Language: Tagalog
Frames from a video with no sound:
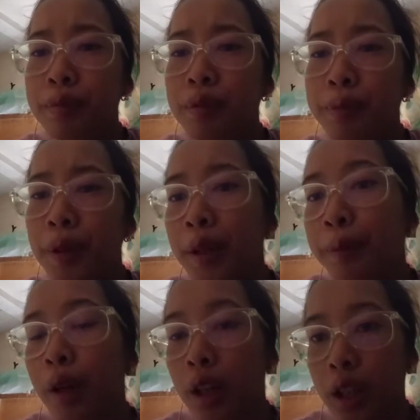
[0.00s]
parang
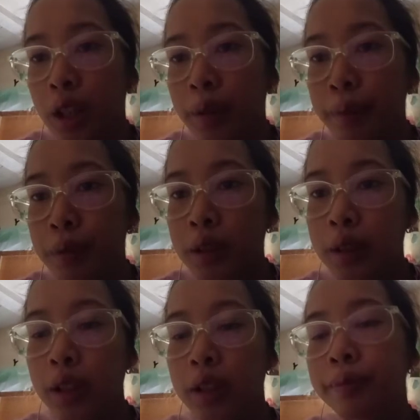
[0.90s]
backyard
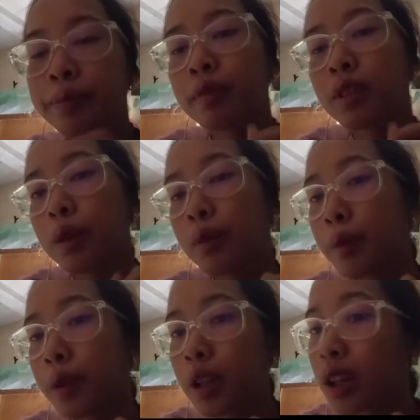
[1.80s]
breeding hindi mo
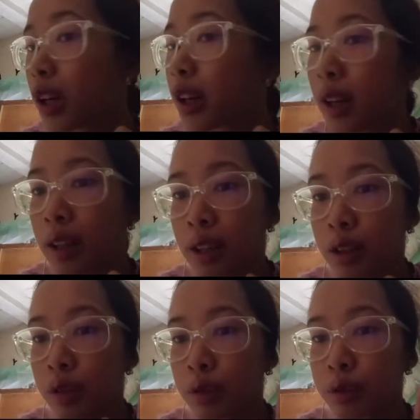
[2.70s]
pinag-aralan
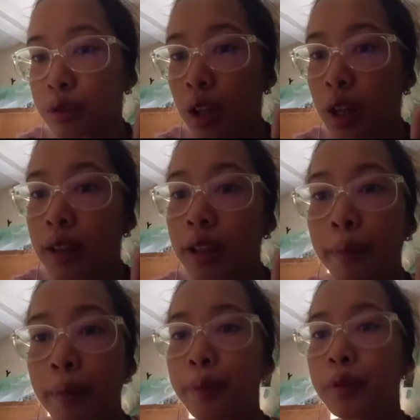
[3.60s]
yung
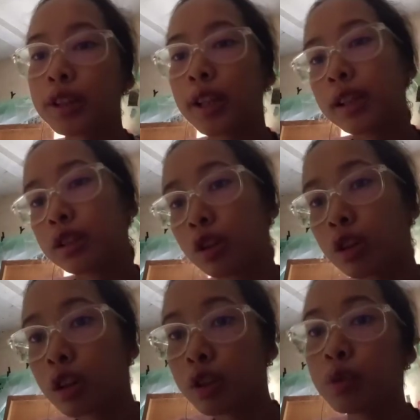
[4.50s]
tamang proseso,
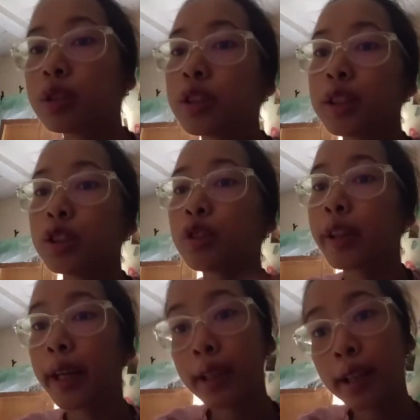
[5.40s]
which is yung
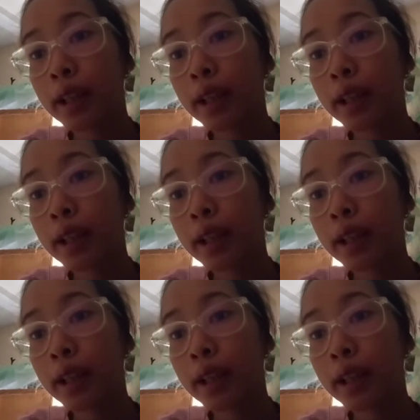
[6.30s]
ethical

-----

### Problem description
If pictures appear in the data, do not print them; repeat the rest exactly.

### Task solution
Language: Tagalog
Frames from a video with no sound:
[0.00s]
parang
[0.90s]
backyard
[1.80s]
breeding hindi mo
[2.70s]
pinag-aralan
[3.60s]
yung
[4.50s]
tamang proseso,
[5.40s]
which is yung
[6.30s]
ethical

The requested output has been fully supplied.